Les causes des FA circonstancielles sont donc nombreuses. Un traitement anticoagulant ad hoc doit être initié conformément au score CHA2DS2-VASc et doit être maintenu au moins un mois. Concernant la prise en charge rythmologique, une stratégie de contrôle du rythme est indiquée en cas de mauvaise tolérance hémodynamique. Dans les autres cas, une stratégie de contrôle de la fréquence cardiaque est privilégiée en phase aiguë, car le retour en rythme sinusal est le plus souvent obtenu après un traitement causal adapté. Enfin, une attention particulière doit être prêtée au cours du suivi, car le risque de récidive de la fibrillation est plus élevé dans cette population.
Références
1. Bessissow A, Khan J, Devereaux PJ, et al.

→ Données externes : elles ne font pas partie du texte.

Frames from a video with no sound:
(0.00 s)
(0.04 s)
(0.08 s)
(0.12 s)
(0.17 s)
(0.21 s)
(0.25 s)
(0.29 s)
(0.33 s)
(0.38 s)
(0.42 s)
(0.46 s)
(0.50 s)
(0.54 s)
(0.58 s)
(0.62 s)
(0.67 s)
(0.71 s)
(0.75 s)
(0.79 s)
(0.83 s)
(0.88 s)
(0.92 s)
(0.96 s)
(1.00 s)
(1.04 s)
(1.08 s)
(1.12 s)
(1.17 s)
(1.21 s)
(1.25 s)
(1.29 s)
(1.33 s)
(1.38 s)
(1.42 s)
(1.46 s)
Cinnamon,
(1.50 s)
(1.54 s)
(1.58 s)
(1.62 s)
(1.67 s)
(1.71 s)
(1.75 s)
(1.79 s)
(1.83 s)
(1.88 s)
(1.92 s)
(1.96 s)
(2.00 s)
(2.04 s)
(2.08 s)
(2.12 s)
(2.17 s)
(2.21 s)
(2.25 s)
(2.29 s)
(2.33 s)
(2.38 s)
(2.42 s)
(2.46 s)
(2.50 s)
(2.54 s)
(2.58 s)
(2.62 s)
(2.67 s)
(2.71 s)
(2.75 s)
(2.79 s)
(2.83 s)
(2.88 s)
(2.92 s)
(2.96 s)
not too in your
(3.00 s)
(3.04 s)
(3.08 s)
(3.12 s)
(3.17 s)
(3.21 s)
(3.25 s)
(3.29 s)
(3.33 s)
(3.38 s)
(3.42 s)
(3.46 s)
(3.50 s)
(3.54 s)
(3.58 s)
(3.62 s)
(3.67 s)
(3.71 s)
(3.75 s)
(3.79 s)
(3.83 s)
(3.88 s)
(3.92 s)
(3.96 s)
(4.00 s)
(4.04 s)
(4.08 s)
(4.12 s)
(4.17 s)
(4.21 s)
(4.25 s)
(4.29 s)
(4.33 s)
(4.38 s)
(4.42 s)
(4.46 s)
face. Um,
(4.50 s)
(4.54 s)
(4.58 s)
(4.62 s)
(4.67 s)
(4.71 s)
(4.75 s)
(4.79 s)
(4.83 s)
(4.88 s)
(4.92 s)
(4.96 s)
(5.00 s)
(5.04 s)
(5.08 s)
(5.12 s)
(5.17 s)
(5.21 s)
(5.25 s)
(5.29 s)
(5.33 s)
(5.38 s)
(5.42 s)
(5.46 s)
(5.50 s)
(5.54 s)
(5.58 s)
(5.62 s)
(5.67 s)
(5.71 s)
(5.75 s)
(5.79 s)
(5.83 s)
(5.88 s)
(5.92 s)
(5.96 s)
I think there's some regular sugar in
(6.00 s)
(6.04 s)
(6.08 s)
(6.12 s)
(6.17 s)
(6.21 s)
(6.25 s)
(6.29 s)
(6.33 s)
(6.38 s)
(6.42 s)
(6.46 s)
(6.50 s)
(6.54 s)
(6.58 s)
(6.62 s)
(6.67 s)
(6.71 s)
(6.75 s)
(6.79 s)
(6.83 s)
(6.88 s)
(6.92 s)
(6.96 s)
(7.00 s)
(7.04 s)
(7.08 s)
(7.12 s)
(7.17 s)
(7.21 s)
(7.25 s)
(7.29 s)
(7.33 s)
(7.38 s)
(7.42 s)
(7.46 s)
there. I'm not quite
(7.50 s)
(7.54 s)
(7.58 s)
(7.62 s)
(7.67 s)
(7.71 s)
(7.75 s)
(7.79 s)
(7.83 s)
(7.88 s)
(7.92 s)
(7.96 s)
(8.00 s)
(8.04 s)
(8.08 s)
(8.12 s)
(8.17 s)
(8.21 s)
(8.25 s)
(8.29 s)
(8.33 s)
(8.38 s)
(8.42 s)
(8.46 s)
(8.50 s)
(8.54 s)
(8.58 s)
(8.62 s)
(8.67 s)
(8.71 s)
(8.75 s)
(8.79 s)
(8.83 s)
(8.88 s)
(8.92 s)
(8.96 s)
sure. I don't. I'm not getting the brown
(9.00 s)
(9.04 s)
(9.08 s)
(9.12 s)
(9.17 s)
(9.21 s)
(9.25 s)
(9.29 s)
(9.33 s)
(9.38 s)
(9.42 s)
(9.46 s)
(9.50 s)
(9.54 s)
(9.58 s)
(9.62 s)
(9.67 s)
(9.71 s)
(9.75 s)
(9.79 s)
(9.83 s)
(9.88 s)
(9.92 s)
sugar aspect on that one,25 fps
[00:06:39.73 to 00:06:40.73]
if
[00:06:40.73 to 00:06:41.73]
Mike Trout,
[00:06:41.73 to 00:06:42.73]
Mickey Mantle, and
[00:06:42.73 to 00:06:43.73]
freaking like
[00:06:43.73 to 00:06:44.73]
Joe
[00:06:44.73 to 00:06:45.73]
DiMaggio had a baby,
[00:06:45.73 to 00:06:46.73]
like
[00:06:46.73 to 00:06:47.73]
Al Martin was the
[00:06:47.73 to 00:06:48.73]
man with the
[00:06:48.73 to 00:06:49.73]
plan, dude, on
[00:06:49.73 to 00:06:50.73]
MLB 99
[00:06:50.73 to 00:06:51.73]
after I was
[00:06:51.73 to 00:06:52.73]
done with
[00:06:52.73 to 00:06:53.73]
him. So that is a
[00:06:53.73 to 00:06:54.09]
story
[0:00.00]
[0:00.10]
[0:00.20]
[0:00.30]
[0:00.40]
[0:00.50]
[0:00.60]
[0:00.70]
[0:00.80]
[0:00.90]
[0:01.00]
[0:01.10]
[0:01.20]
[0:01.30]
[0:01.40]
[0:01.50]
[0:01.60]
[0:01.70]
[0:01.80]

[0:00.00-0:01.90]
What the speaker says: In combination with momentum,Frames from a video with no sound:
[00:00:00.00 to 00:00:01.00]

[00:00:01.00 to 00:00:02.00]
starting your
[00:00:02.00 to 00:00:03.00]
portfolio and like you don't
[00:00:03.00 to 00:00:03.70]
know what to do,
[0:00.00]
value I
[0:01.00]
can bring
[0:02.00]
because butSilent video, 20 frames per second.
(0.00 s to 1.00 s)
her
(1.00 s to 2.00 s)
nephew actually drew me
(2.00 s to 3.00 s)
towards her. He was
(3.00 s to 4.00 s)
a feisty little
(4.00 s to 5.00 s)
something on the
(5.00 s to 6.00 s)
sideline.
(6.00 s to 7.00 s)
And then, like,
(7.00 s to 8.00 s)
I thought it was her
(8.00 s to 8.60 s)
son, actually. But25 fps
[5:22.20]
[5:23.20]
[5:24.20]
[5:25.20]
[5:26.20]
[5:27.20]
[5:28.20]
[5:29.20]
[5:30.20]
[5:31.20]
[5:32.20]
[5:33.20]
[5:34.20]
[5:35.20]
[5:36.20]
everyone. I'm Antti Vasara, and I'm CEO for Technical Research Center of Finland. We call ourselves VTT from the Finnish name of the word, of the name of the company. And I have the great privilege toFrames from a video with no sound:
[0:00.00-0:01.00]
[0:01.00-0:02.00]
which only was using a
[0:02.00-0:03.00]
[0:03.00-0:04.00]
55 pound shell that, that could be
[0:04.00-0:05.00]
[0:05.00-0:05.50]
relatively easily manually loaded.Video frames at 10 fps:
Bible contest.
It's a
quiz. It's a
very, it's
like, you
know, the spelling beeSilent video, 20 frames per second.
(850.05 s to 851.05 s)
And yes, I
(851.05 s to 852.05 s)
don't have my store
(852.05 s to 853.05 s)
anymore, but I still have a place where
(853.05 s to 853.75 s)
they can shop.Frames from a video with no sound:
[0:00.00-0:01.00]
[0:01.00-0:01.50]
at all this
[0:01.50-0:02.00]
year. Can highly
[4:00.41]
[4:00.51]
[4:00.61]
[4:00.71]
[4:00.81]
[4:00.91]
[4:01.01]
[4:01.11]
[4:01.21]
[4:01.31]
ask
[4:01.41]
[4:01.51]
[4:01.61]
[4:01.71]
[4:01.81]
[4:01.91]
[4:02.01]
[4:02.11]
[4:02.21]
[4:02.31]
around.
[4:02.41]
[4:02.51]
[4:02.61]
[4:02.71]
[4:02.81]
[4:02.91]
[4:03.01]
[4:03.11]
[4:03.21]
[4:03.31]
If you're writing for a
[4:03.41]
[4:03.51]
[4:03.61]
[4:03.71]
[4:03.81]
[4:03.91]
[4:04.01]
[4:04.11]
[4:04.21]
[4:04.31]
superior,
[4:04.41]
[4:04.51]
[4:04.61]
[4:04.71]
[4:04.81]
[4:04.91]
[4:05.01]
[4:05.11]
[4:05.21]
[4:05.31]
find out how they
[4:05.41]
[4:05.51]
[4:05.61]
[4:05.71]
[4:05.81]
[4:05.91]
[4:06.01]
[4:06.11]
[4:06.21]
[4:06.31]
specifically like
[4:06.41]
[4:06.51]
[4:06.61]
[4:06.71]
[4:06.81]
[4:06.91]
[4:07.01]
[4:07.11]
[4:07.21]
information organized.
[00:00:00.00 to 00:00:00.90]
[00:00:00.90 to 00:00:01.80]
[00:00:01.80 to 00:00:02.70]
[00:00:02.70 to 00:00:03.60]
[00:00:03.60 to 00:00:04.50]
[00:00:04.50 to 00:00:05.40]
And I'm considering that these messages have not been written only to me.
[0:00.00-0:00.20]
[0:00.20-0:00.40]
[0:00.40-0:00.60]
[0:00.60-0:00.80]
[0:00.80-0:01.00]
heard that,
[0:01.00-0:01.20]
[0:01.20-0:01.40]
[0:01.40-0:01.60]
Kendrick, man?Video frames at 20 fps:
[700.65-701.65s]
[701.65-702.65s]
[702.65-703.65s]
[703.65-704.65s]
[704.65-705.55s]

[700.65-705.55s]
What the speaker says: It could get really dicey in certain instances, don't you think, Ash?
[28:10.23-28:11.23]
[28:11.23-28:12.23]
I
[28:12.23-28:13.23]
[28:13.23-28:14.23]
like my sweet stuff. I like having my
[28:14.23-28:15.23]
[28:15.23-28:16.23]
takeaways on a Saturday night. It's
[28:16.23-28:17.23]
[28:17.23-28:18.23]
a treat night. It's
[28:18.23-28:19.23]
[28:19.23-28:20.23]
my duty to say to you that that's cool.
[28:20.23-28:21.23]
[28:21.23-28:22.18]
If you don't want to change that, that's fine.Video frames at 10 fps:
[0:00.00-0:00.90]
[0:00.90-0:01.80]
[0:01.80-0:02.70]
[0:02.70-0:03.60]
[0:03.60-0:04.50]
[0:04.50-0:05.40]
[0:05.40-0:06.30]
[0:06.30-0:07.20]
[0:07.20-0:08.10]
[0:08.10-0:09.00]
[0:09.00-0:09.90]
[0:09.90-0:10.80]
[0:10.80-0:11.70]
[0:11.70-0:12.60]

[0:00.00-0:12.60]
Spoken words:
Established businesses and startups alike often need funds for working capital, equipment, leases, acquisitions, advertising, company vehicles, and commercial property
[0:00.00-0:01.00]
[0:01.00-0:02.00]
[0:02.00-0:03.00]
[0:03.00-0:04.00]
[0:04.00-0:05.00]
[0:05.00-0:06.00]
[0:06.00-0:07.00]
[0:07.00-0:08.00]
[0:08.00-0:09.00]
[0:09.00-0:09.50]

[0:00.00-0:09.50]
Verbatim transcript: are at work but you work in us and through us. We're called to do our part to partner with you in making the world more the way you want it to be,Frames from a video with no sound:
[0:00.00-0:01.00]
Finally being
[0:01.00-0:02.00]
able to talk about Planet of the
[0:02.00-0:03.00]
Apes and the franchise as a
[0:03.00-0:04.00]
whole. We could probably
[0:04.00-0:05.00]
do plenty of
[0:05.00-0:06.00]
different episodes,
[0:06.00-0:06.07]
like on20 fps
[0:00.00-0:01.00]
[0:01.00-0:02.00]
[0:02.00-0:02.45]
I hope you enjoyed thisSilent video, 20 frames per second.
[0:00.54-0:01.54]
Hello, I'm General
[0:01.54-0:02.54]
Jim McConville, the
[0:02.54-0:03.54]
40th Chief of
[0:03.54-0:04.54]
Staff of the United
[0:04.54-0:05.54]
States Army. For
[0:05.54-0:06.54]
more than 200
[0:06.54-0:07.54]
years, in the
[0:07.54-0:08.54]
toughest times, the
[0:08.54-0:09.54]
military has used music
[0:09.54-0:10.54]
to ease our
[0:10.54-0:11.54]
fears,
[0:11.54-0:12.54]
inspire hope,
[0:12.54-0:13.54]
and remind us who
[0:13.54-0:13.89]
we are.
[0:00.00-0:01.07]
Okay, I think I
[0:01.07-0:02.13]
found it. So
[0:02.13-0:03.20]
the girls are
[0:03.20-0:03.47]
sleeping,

Postoperative atrial fibrillation in non-cardiac and cardiac surgery: an overview. J Thromb Haemost 2015;13(Suppl 1):S304-12.
2. Ibanez B, James S, Agewall S, et al. 2017 ESC Guidelines for the management of acute myocardial infarction in patients presenting with ST-segment elevation: the task force for the management of acute myocardial infarction in patients presenting with ST-segment elevation of the European Society of Cardiology (ESC). Eur Heart J 2018;39:119-77.
3. Frost L, Vestergaard P, Mosekilde L. Hyperthyroidism and risk of atrial fibrillation or flutter: a population-based study. Arch Intern Med 2004;164:1675-8.
4. Van der Hooft CS, Heeringa J, Van Herpen G. Drug-induced atrial fibrillation. J Am Coll Cardiol 2004;44:2117-24.
5. Cerasuolo JO, Cipriano LE, Sposato LA. The complexity of atrial fibrillation newly diagnosed after ischemic stroke and transient ischemic attack: advances and uncertainties. Curr Opin Neurol 2017;30:28-37.